Rouse’s future coaching prospects, on the other hand, were dead in the water the moment his lawyer let a Fort Worth Star-Telegram reporter transcribe his recordings. The most soul-crushing moment for him came when Krzyzewski, Boeheim and Kelvin Sampson took part in an Outside the Lines roundtable with host Jeremy Schaap, in which all three go in on the assistant for betraying the sanctity of the coaching fraternity.

Krzyzewski said he could never hire or trust a coach who secretly recorded his head coach. Boeheim and Sampson, whose programs would later be hit with NCAA violations themselves, both said Rouse did the “wrong thing” and that the right thing would have been telling Bliss he refused to go along with his plan.

In a podcast this week with Rouse, Schaap is still blown away that the three coaches defended Bliss and excoriated Rouse. Did we mention Sampson was primarily responsible for separate, three-year NCAA probations at Oklahoma and Indiana, and that he’s the University of Houston’s men’s basketball coach?

“[Sampson] flat-out said I didn’t do the right thing,” Rouse said. “If the murdered person’s name was Sampson instead of Dennehy, I’m quite sure he’d have different feelings about that.”

There is more to be angry about in Disgraced. Dotson was indeed the perpetrator, but on the advice of his attorneys he changed his plea to guilty just five days before the trial, which surprised the prosecution.

John Segrest, the McLennan County district attorney at the time, said he believed the defense attorneys would be formidable in a trial if Dotson pleaded not guilty and claimed he killed Dennehy out of self-defense. Segrest said Abel Reyna and Russ Hunt Jr., Dotson’s attorneys, “played the Baylor card.” “This is making Baylor look bad,” he said, relating what the attorneys had told him. “Can’t we just get it over with?”

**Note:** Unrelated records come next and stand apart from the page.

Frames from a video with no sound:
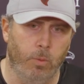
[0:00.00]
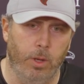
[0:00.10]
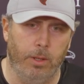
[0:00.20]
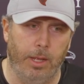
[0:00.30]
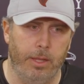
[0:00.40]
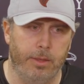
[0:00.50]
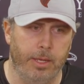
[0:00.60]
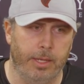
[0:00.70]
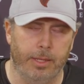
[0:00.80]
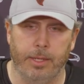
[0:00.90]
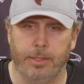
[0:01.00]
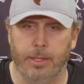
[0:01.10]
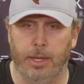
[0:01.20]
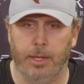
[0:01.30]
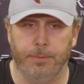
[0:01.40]
Well, I think that
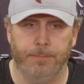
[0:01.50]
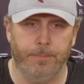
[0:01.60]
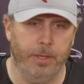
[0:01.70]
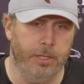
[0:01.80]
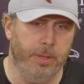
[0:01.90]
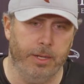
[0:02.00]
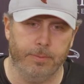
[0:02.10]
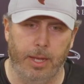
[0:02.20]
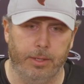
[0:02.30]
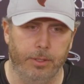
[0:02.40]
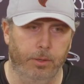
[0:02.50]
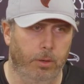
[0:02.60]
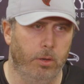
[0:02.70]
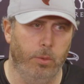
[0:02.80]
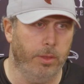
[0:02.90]
uh, he's been exactly
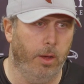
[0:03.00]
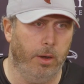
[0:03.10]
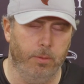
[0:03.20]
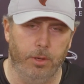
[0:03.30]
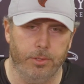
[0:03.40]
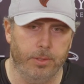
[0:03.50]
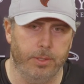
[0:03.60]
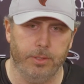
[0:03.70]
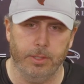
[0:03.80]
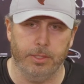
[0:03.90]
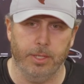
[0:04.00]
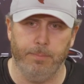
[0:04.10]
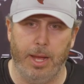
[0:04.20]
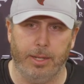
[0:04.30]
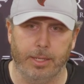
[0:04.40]
who we thought he was. He's, he's
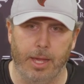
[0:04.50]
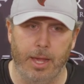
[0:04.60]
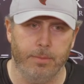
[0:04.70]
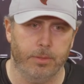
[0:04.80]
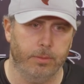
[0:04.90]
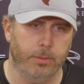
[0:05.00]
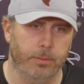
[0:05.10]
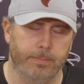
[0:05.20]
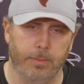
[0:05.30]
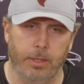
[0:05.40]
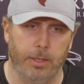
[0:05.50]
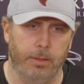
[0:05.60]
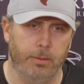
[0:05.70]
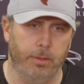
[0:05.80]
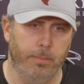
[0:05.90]
impacted games uh,
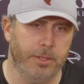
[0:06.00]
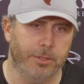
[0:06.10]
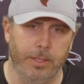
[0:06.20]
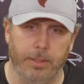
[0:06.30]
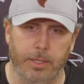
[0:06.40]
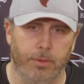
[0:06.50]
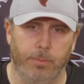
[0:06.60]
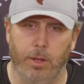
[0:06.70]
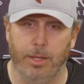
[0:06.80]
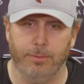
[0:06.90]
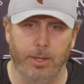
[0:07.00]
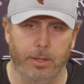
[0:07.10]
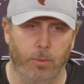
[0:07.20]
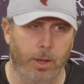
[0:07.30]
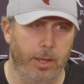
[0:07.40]
immensely, even the ball hasn't
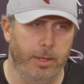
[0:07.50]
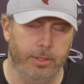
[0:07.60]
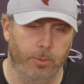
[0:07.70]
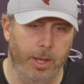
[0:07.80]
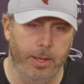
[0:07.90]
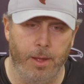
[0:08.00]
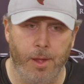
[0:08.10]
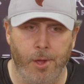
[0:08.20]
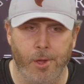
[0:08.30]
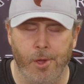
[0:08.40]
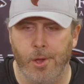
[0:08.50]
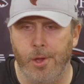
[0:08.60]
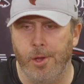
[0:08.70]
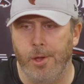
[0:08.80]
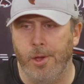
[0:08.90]
found the way his way.
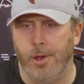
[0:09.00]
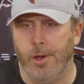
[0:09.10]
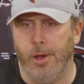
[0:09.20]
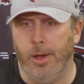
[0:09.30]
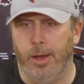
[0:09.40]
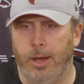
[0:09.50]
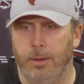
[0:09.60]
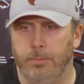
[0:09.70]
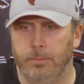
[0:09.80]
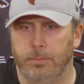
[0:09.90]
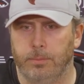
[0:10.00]
Um,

They persuaded their client to plead guilty in hopes he would receive the low end of a sentence that ranged from five to 99 years. Dotson got 35 years. He is eligible for parole in 2021.

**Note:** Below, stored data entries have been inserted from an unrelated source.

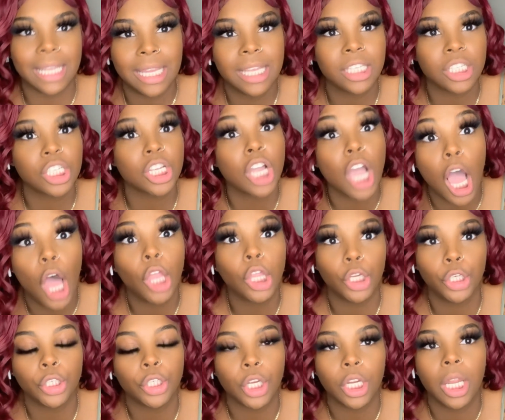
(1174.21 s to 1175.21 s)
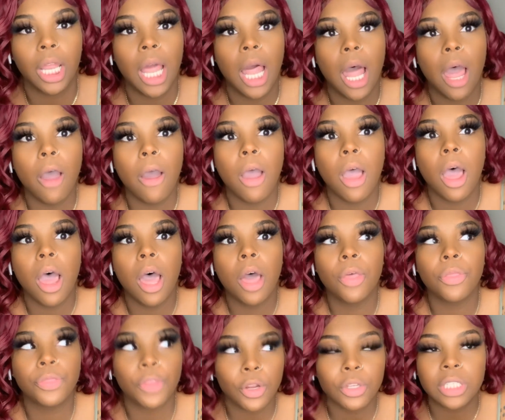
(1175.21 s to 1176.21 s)
inch colored
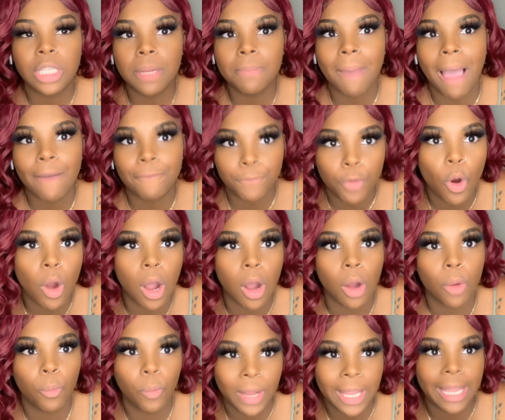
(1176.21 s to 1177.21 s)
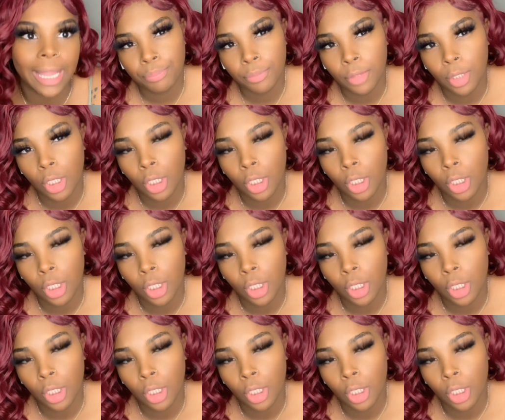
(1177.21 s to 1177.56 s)
13 by 4 week.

Rouse pauses over the phone between classes. After Baylor, he got a grad assistant job at Division II Midwestern State for a couple of years, but he couldn’t cut it on the $8,000 stipend. He went broke. Borrowed money from his mother. He finally got a graveyard shift job X-raying airplane parts, then went back to school and began teaching.

He has no regrets, as he couldn’t live with himself if he had been part of a scheme to frame a dead man to save his coach and Baylor’s behinds. He still wants to coach.

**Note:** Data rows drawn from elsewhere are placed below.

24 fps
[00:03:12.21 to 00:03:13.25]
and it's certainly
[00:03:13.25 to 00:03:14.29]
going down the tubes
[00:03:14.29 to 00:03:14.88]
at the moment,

He understands about unwritten boundaries, about the disturbing code that brainwashes coaches into believing that being disloyal is worse than what Bliss did to Dennehy and his family.

But Rouse rightly wonders, “How in the hell do you let him be in charge of young men again? You’re telling me he was the best candidate you could find? The conclusion you have to draw is wins are valued over values.”

Mike Wise is a former senior writer and columnist at The Undefeated. Barack Obama once got to meet him.